[Saved data entries]
* * * * * * * * *

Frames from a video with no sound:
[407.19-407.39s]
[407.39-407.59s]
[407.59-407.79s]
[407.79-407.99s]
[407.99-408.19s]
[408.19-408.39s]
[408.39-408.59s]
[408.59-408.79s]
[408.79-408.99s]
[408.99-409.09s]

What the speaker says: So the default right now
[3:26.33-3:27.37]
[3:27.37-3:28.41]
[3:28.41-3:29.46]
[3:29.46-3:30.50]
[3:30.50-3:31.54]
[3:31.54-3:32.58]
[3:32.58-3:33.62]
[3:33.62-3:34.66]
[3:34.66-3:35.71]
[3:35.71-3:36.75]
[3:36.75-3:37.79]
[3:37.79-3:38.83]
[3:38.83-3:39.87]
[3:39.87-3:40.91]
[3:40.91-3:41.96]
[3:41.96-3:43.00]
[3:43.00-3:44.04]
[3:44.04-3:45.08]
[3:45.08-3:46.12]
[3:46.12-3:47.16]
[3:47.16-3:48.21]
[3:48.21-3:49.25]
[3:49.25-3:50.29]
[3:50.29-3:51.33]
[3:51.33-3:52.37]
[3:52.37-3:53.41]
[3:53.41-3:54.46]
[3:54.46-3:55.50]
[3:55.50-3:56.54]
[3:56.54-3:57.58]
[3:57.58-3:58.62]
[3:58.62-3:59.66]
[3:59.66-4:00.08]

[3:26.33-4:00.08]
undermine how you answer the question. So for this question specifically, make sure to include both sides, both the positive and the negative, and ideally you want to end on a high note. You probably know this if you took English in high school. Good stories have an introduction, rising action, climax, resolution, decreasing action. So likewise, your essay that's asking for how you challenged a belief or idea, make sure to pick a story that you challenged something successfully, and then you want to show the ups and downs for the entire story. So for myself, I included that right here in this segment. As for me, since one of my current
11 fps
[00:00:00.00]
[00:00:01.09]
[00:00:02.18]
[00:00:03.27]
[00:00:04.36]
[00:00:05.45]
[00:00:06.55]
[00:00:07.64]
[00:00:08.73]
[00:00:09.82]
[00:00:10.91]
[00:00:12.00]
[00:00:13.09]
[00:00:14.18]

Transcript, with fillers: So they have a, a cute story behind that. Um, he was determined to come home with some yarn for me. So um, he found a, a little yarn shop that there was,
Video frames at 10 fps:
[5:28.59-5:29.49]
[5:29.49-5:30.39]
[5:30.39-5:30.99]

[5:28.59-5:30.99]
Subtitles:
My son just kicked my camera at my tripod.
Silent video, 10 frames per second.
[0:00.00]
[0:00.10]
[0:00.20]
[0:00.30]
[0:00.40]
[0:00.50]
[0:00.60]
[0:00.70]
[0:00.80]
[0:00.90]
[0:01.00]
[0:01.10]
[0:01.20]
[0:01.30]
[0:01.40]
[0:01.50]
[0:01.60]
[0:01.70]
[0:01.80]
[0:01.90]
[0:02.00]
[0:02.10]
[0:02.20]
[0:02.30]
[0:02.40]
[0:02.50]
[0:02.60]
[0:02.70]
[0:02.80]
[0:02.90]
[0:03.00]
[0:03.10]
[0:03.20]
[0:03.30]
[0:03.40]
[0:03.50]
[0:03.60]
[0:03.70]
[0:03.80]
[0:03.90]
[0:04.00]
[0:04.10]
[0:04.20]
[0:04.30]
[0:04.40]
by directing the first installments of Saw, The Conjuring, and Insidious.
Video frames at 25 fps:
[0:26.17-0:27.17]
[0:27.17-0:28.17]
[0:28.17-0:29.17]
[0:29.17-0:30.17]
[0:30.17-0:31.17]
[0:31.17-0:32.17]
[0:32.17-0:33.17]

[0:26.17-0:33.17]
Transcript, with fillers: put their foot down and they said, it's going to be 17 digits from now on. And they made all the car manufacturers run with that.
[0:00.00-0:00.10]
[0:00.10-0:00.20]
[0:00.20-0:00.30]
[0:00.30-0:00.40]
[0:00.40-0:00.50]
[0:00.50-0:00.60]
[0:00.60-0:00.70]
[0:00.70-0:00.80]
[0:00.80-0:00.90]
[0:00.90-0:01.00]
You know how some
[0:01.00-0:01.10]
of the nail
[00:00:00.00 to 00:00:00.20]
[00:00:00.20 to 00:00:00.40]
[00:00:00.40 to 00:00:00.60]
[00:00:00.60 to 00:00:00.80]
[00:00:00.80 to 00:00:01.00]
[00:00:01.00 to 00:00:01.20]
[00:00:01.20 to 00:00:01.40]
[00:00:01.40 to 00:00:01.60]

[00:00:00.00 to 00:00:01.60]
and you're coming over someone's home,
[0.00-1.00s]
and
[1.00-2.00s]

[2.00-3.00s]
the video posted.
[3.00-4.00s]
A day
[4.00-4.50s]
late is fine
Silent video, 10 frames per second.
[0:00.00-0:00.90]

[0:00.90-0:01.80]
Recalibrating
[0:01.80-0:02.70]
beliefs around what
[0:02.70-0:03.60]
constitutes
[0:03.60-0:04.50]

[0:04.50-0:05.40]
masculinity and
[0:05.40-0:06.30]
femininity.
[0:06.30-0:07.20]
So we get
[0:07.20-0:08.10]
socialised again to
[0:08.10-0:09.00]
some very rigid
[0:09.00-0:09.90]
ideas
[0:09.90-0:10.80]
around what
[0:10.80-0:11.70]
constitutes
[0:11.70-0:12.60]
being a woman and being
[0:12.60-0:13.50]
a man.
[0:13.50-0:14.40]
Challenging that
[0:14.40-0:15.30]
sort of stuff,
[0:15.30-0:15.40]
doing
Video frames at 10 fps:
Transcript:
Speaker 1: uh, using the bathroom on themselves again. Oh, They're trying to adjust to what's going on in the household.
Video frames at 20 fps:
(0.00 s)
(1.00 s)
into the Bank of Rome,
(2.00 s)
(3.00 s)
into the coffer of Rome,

* * * * * * * * *

### Task requirements
Only the lines from the one with "Transcript, with fillers: put" through the end of the records above are to be copied, exactly as written.

### Exercise answer
Transcript, with fillers: put their foot down and they said, it's going to be 17 digits from now on. And they made all the car manufacturers run with that.
[0:00.00-0:00.10]
[0:00.10-0:00.20]
[0:00.20-0:00.30]
[0:00.30-0:00.40]
[0:00.40-0:00.50]
[0:00.50-0:00.60]
[0:00.60-0:00.70]
[0:00.70-0:00.80]
[0:00.80-0:00.90]
[0:00.90-0:01.00]
You know how some
[0:01.00-0:01.10]
of the nail
[00:00:00.00 to 00:00:00.20]
[00:00:00.20 to 00:00:00.40]
[00:00:00.40 to 00:00:00.60]
[00:00:00.60 to 00:00:00.80]
[00:00:00.80 to 00:00:01.00]
[00:00:01.00 to 00:00:01.20]
[00:00:01.20 to 00:00:01.40]
[00:00:01.40 to 00:00:01.60]

[00:00:00.00 to 00:00:01.60]
and you're coming over someone's home,
[0.00-1.00s]
and
[1.00-2.00s]

[2.00-3.00s]
the video posted.
[3.00-4.00s]
A day
[4.00-4.50s]
late is fine
Silent video, 10 frames per second.
[0:00.00-0:00.90]

[0:00.90-0:01.80]
Recalibrating
[0:01.80-0:02.70]
beliefs around what
[0:02.70-0:03.60]
constitutes
[0:03.60-0:04.50]

[0:04.50-0:05.40]
masculinity and
[0:05.40-0:06.30]
femininity.
[0:06.30-0:07.20]
So we get
[0:07.20-0:08.10]
socialised again to
[0:08.10-0:09.00]
some very rigid
[0:09.00-0:09.90]
ideas
[0:09.90-0:10.80]
around what
[0:10.80-0:11.70]
constitutes
[0:11.70-0:12.60]
being a woman and being
[0:12.60-0:13.50]
a man.
[0:13.50-0:14.40]
Challenging that
[0:14.40-0:15.30]
sort of stuff,
[0:15.30-0:15.40]
doing
Video frames at 10 fps:
Transcript:
Speaker 1: uh, using the bathroom on themselves again. Oh, They're trying to adjust to what's going on in the household.
Video frames at 20 fps:
(0.00 s)
(1.00 s)
into the Bank of Rome,
(2.00 s)
(3.00 s)
into the coffer of Rome,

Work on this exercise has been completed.